- [Task statement]
Take the entries below and retype them word for word, excluding the images.

Start of Block

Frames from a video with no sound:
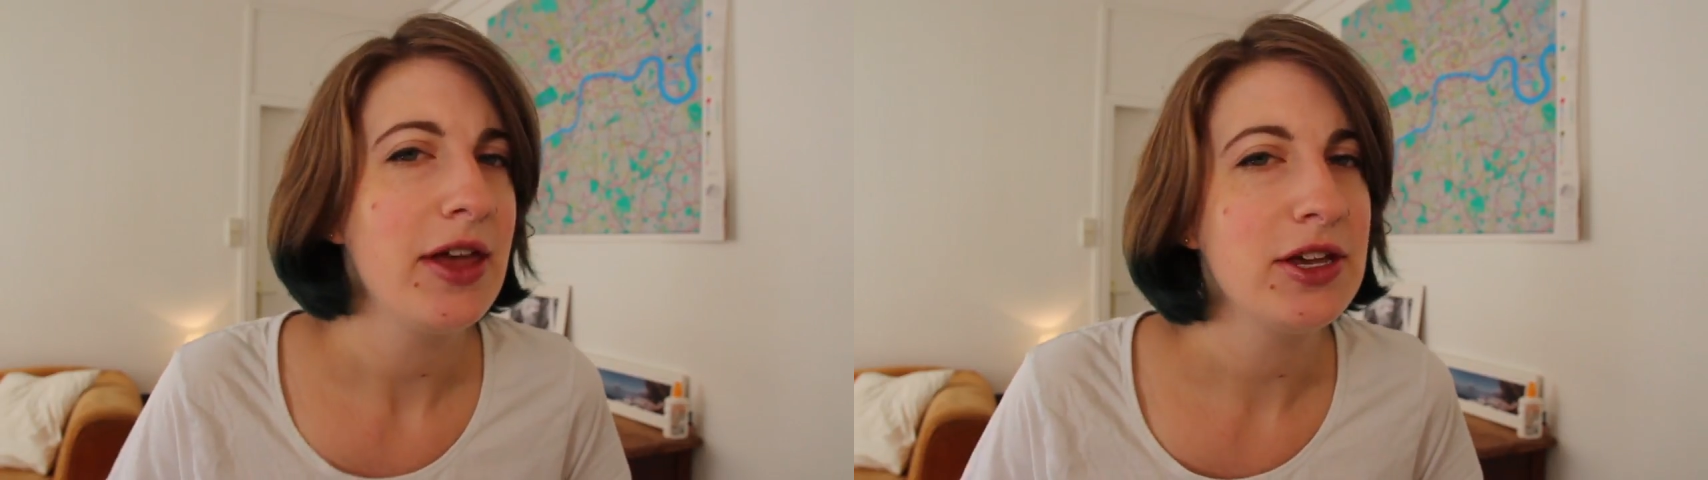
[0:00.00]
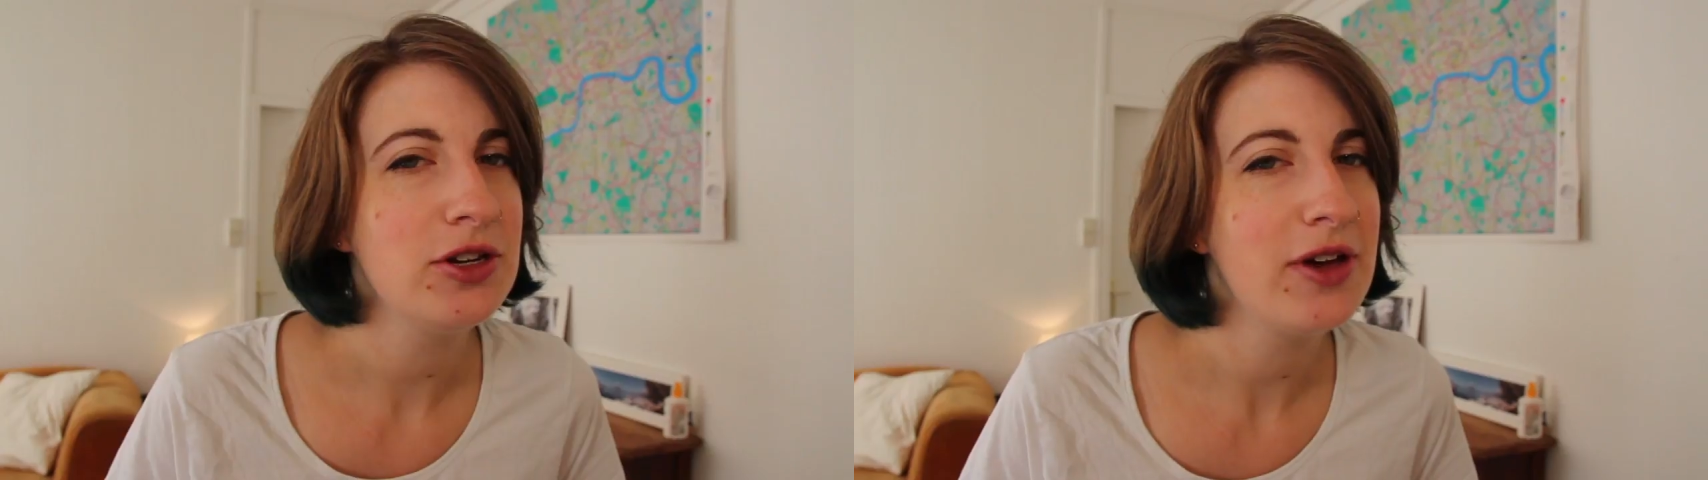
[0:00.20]

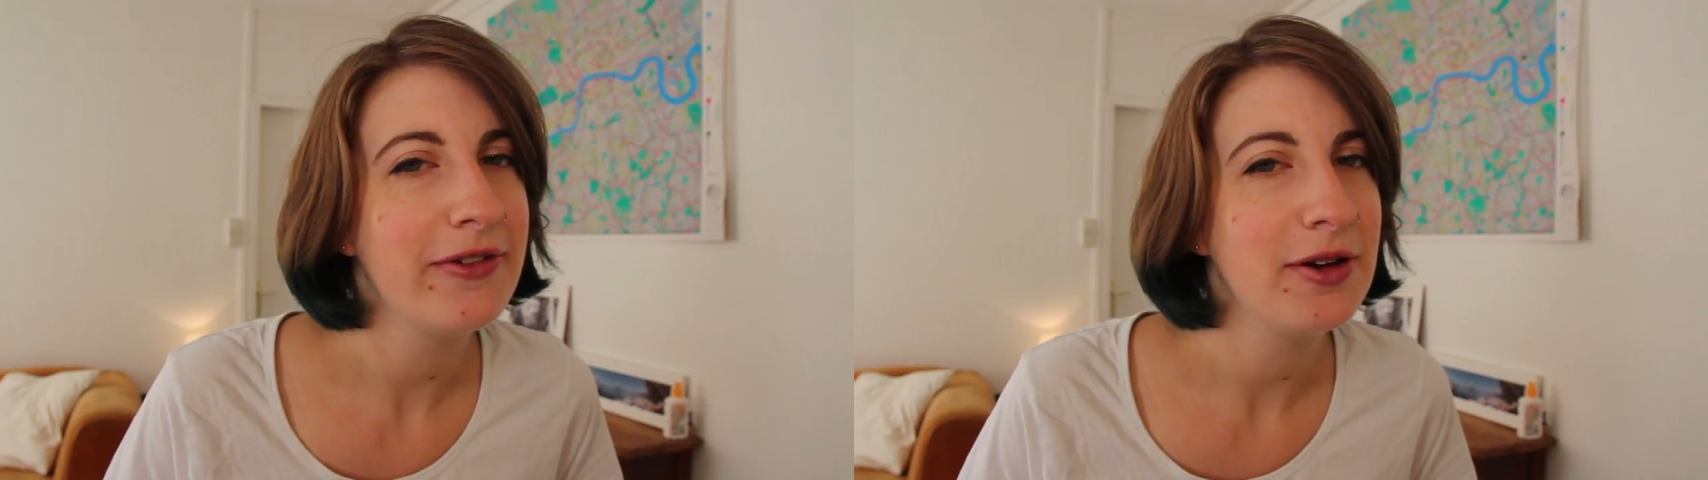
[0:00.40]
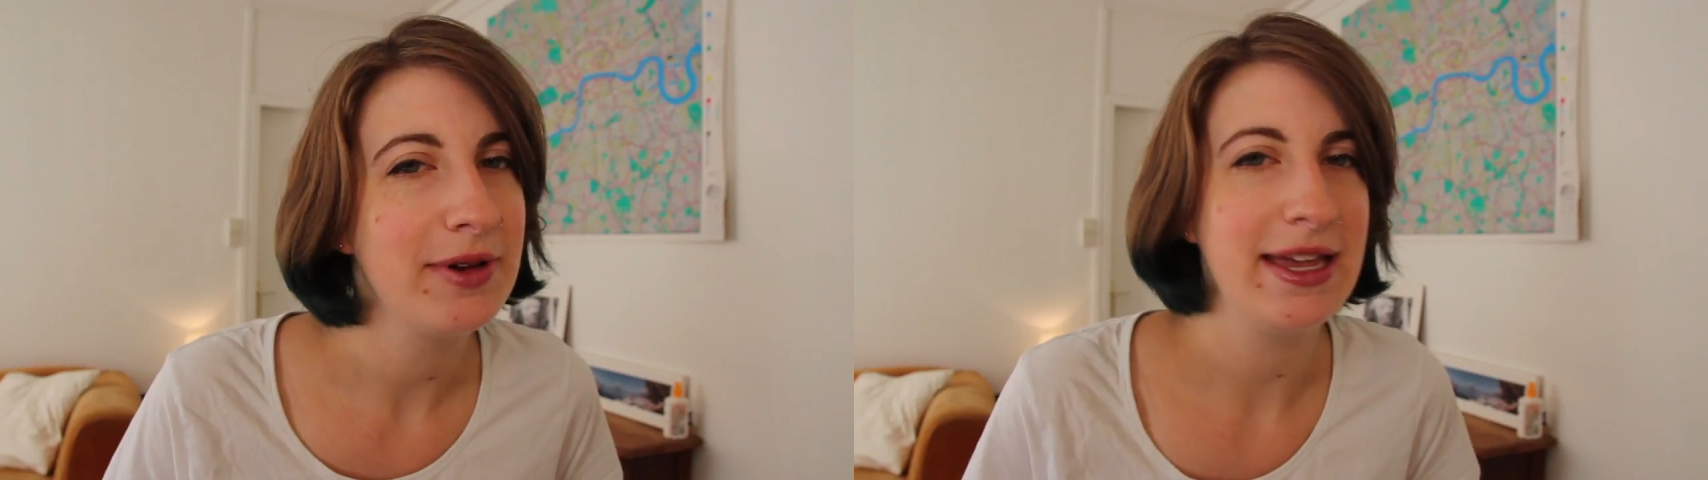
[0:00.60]
that you do
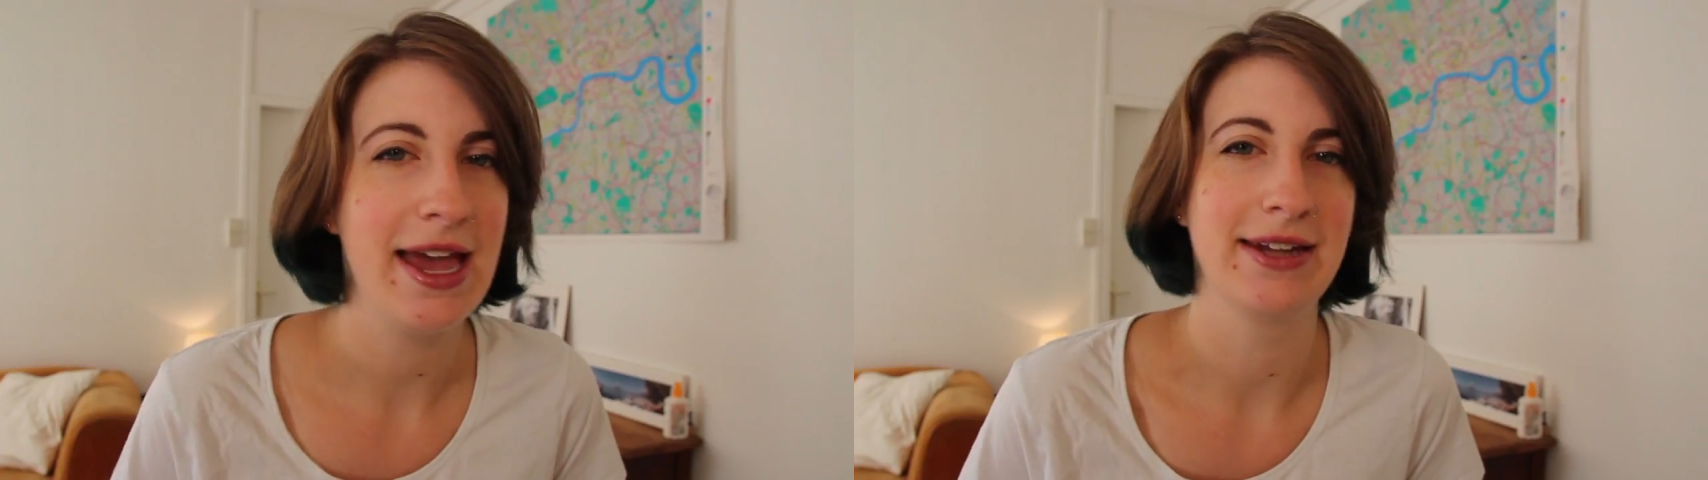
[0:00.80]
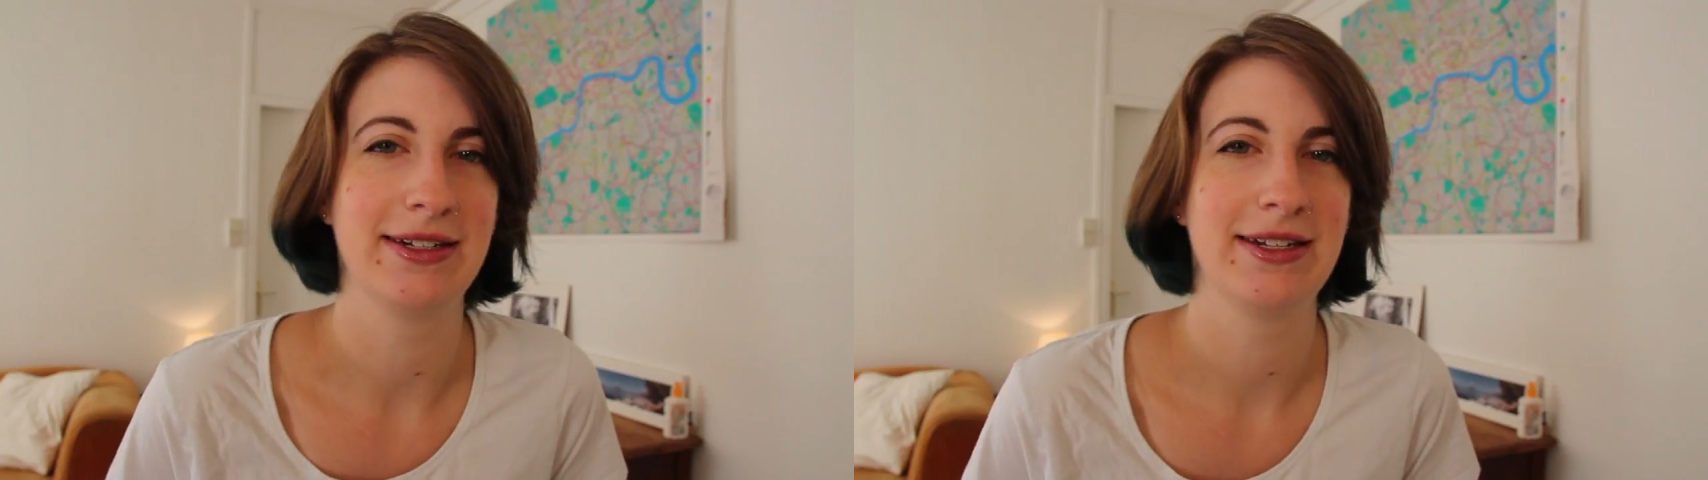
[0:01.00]
every
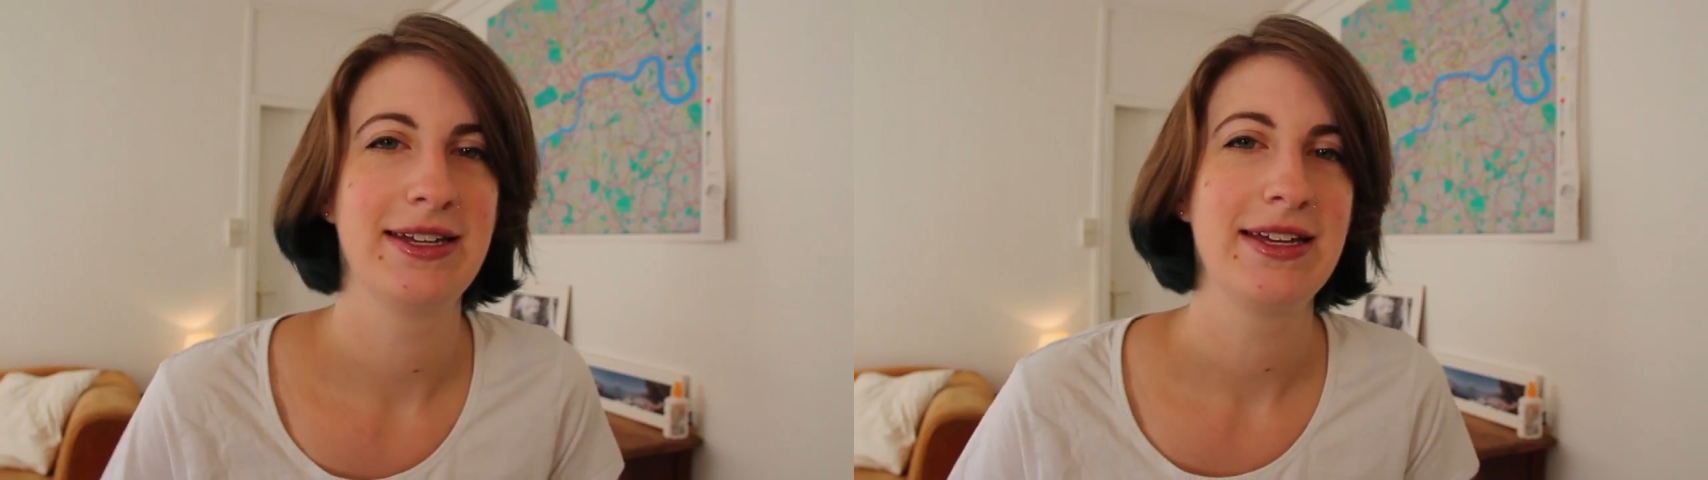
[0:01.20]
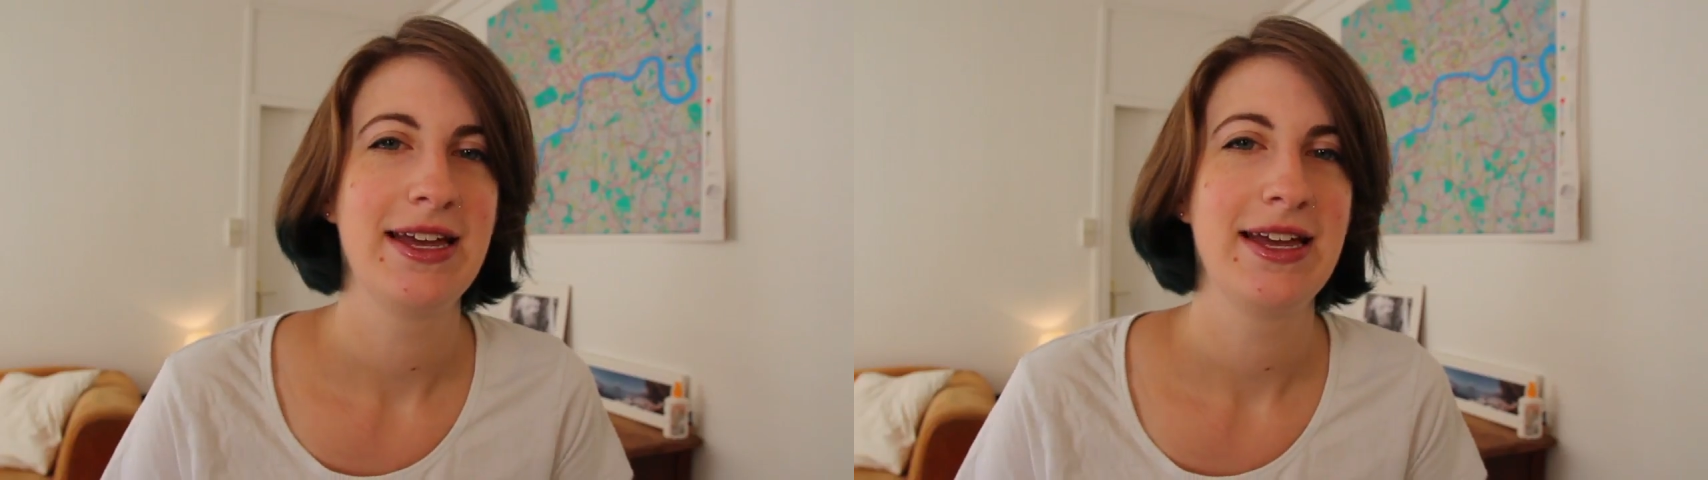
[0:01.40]
weekend.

End of Block

- [Response]
Frames from a video with no sound:
[0:00.00]
[0:00.20]

[0:00.40]
[0:00.60]
that you do
[0:00.80]
[0:01.00]
every
[0:01.20]
[0:01.40]
weekend.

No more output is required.